[Data excerpts]
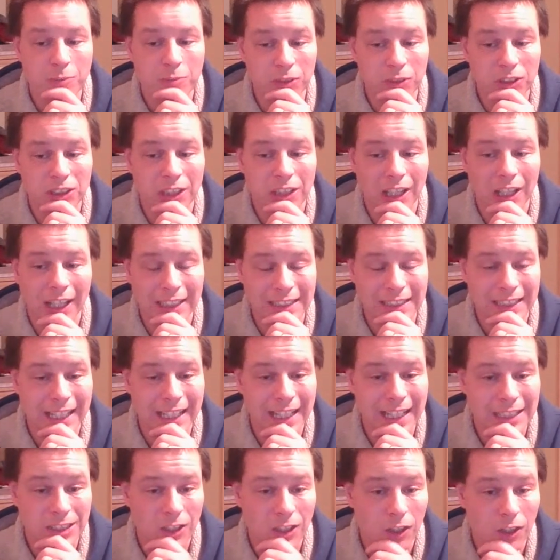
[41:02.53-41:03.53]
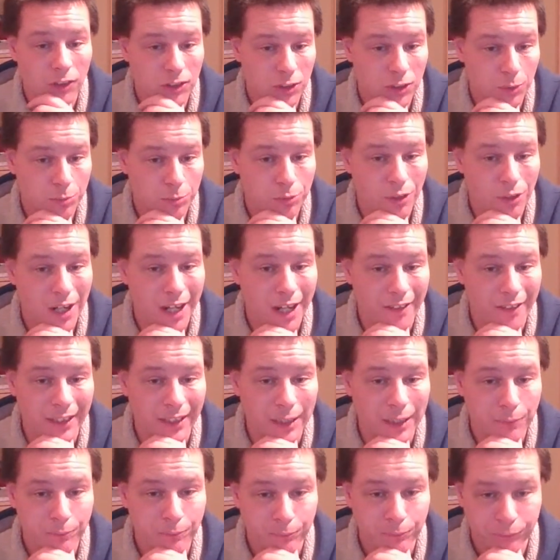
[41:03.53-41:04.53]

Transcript: much like to get into Hodsock Priory,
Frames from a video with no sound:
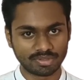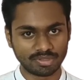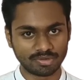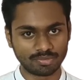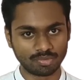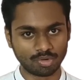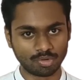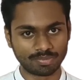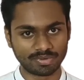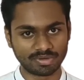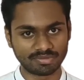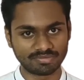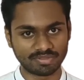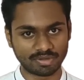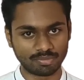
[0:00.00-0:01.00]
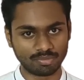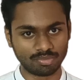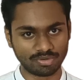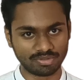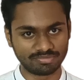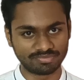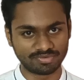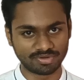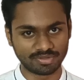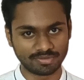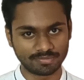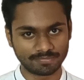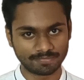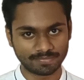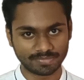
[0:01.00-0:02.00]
It will open this download history.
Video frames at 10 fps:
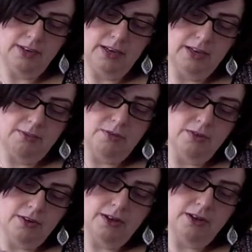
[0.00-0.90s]
Any more
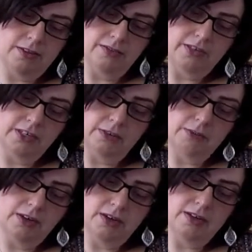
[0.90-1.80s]
guidance for
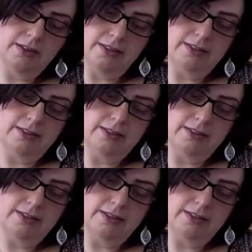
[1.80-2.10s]
Geminis?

§ TASK TO CARRY OUT:
The reply is to be all the records above, transcribed exactly, with no pictures.

§ ANSWER:
[41:02.53-41:03.53]
[41:03.53-41:04.53]

Transcript: much like to get into Hodsock Priory,
Frames from a video with no sound:
[0:00.00-0:01.00]
[0:01.00-0:02.00]
It will open this download history.
Video frames at 10 fps:
[0.00-0.90s]
Any more
[0.90-1.80s]
guidance for
[1.80-2.10s]
Geminis?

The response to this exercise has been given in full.